**EXERCISE AIM:**
This exercise asks for every line of the material that includes the word "with".

**DATA FOR THE TASK:**

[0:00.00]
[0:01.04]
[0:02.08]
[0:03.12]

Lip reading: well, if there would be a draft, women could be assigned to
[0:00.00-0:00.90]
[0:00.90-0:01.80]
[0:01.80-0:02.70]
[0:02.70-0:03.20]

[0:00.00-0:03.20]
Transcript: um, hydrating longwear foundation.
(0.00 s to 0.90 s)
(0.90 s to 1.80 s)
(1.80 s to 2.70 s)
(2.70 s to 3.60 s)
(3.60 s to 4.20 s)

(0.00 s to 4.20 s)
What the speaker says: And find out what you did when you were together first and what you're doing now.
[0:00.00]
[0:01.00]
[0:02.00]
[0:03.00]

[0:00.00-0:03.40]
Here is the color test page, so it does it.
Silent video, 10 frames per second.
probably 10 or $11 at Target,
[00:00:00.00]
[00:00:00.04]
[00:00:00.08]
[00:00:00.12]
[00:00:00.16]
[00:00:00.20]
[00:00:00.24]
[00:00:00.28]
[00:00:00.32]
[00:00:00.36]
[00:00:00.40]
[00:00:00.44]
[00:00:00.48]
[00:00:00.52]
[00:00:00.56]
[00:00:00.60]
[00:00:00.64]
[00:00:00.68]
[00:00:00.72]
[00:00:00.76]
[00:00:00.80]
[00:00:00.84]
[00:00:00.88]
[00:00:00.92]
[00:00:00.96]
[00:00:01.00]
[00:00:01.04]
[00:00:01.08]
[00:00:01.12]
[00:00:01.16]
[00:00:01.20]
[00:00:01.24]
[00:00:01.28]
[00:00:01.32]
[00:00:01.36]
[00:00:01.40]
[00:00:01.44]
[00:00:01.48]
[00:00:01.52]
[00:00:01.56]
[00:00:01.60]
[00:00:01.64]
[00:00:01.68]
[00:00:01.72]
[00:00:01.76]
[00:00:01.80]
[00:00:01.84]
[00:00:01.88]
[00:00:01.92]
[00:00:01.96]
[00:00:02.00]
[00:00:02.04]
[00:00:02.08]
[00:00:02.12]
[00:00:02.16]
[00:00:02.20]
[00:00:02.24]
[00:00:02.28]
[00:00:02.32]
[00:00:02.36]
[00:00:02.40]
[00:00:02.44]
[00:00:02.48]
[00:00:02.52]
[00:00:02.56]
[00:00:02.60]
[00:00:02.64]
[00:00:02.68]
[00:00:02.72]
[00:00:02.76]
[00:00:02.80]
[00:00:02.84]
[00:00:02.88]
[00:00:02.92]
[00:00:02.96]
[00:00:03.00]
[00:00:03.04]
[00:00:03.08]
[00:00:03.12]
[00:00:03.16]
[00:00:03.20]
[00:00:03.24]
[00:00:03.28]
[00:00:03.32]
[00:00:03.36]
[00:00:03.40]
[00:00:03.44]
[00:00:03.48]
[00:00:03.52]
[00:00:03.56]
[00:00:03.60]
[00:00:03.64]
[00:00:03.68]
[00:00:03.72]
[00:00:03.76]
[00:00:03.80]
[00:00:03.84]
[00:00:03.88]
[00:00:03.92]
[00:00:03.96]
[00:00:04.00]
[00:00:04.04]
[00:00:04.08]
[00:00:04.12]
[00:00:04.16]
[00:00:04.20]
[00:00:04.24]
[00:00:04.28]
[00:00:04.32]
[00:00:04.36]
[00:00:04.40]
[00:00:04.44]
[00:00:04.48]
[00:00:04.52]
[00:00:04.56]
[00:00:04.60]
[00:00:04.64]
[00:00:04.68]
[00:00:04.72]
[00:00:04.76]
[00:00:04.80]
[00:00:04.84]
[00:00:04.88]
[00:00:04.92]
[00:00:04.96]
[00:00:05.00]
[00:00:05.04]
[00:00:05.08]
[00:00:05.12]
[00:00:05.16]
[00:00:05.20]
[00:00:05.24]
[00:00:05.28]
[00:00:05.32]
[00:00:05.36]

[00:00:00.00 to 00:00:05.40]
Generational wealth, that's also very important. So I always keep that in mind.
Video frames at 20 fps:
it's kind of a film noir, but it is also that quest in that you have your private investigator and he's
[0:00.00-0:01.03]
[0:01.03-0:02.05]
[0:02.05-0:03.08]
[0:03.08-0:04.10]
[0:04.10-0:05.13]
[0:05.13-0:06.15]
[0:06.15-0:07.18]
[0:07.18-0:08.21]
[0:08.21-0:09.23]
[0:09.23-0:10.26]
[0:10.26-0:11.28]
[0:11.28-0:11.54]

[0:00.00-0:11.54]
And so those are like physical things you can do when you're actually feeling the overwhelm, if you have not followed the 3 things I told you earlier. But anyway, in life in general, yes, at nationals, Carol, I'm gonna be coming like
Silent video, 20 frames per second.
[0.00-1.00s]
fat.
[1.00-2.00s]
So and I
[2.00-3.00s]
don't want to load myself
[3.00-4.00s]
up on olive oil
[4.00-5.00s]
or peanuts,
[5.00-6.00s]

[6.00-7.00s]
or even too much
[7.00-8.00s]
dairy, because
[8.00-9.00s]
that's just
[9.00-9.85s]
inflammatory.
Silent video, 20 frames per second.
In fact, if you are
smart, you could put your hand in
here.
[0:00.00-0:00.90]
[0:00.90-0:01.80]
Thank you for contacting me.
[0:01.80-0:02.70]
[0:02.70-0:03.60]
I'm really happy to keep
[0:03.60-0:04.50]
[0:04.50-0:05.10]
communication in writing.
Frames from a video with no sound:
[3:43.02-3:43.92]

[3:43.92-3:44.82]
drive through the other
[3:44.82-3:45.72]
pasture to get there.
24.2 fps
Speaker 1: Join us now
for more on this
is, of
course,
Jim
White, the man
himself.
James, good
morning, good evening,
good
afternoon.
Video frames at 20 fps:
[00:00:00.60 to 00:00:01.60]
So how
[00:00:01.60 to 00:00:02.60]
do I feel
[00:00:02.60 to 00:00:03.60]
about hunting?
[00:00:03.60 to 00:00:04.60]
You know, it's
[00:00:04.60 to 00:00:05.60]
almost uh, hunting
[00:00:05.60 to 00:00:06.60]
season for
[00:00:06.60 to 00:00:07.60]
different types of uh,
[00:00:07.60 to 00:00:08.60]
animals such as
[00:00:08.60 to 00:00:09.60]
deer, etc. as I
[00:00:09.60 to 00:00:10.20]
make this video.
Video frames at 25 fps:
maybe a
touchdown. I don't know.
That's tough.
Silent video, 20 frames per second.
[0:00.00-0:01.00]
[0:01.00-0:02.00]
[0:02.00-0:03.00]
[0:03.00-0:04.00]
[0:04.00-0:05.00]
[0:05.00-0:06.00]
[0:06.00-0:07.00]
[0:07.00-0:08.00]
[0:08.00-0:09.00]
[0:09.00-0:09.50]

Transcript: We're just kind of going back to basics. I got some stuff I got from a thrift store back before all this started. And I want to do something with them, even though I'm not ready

**YOUR RESPONSE:**
Frames from a video with no sound:
Transcript: We're just kind of going back to basics. I got some stuff I got from a thrift store back before all this started. And I want to do something with them, even though I'm not ready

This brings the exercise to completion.